- Born: John Bayard Britton May 6, 1925 Boston, Massachusetts, U.S.
- Died: July 29, 1994 (aged 69) Pensacola, Florida, U.S.
- Cause of death: Assassination by gunshot
- Education: University of Virginia School of Medicine
- Occupation: Physician
- Known for: Performing abortions

= John Britton (doctor) =

American physician and murder victim (1925 – 1994)

John Bayard Britton (May 6, 1925 – July 29, 1994) was an American physician. He was assassinated in Pensacola, Florida, by anti-abortion extremist Paul Jennings Hill. Britton's death was the second assassination of a Pensacola abortion provider in under a year and a half; he had replaced Dr. David Gunn after the latter's 1993 murder by another anti-abortionist.

Born in Boston, Britton graduated in 1949 from the University of Virginia School of Medicine. He then served in the US Army stationed in Korea, Mainz and Frankfurt, Germany, and became a lieutenant. He also taught at the Medical College of Georgia. He then became a family physician in Fernandina Beach, Florida, spending much of his time delivering babies.

After Gunn's murder, Britton began flying across the state to Pensacola weekly to do abortions at the Pensacola Ladies' Center. Because he had received harassment and death threats, he wore a homemade bulletproof vest, carried a .357 Magnum, and enlisted volunteer bodyguards.

Britton was notably ambivalent about abortion. He viewed it as a last resort option and sometimes turned away women seeking an abortion, telling them to think about the decision and come back in a week if they still wanted an abortion. However, he described anti-abortion protesters as "fanatics."

==Assassination and trial==
As Britton arrived at the clinic on July 29, 1994, Hill approached and fired at him with a twelve-gauge shotgun, hitting him in the head and killing him.
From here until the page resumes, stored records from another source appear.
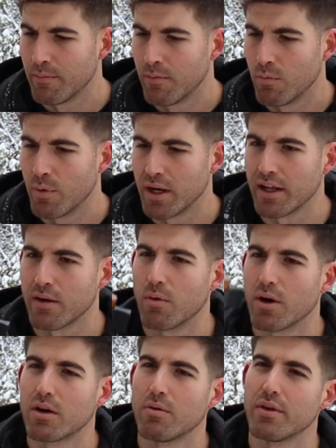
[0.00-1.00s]
whittling
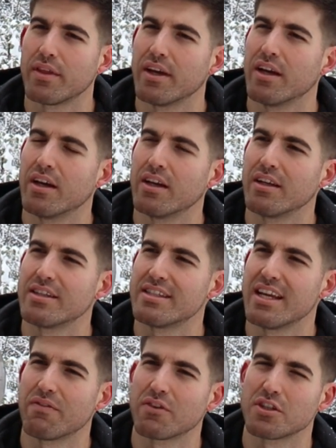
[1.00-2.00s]
work with a
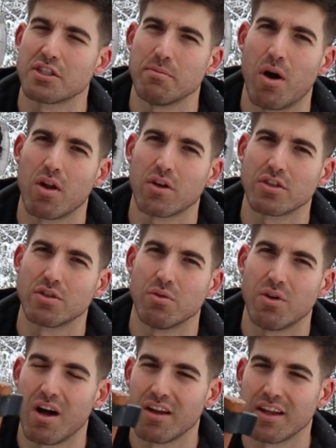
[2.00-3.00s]
safer, smaller
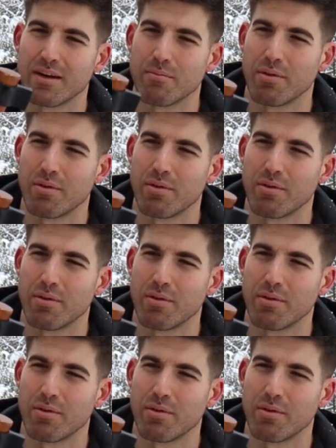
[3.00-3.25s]
tool, I'll let them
Hill later stated that he aimed for Britton's head because he suspected the doctor was wearing a bulletproof vest. Hill also killed Britton's bodyguard, a retired Air Force lieutenant colonel, James Herman Barrett Jr, and wounded Barrett's wife, June, a retired nurse. The murders resulted in several members of Congress calling for the FBI to infiltrate anti-abortion groups, as it had with the Ku Klux Klan.

Hill was sentenced to death on December 6, 1994, and executed by lethal injection on September 3, 2003. He was the first person in the United States to be executed for murdering a doctor who performed abortions.

In a piece several months earlier in GQ, Tom Junod had profiled a number of parties involved in the murders: not only Britton, but also Hill and the Barretts. Britton and Hill are also interviewed in Tony Kaye's documentary Lake of Fire, which was released in 2006.